[[ Records for this task open ]]
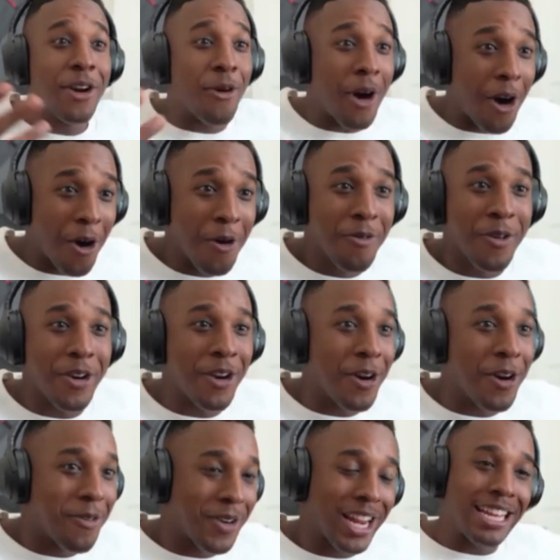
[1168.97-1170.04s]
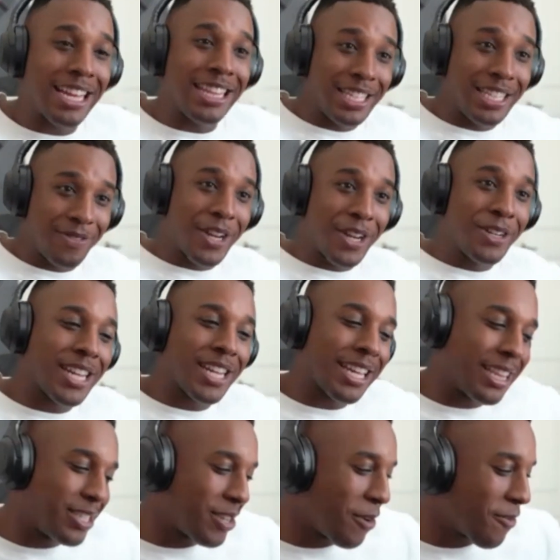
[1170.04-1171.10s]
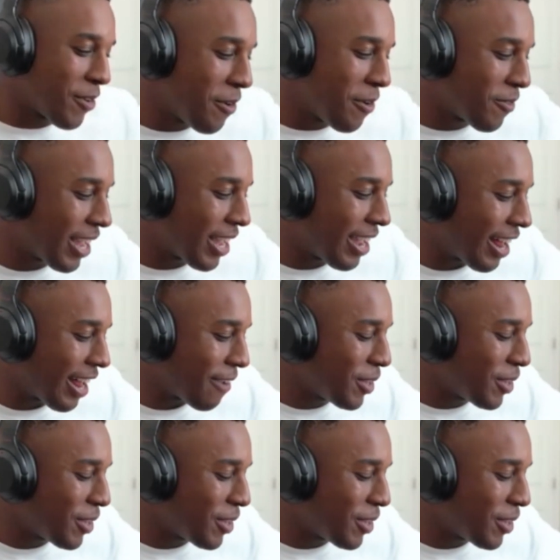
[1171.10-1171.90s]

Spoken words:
video over and over again? These videos like this over and over again.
[[ Records for this task closed ]]
#### Your objective:
Leaving the pictures aside, give back all the records exactly as they are.

#### Solved exercise:
[1168.97-1170.04s]
[1170.04-1171.10s]
[1171.10-1171.90s]

Spoken words:
video over and over again? These videos like this over and over again.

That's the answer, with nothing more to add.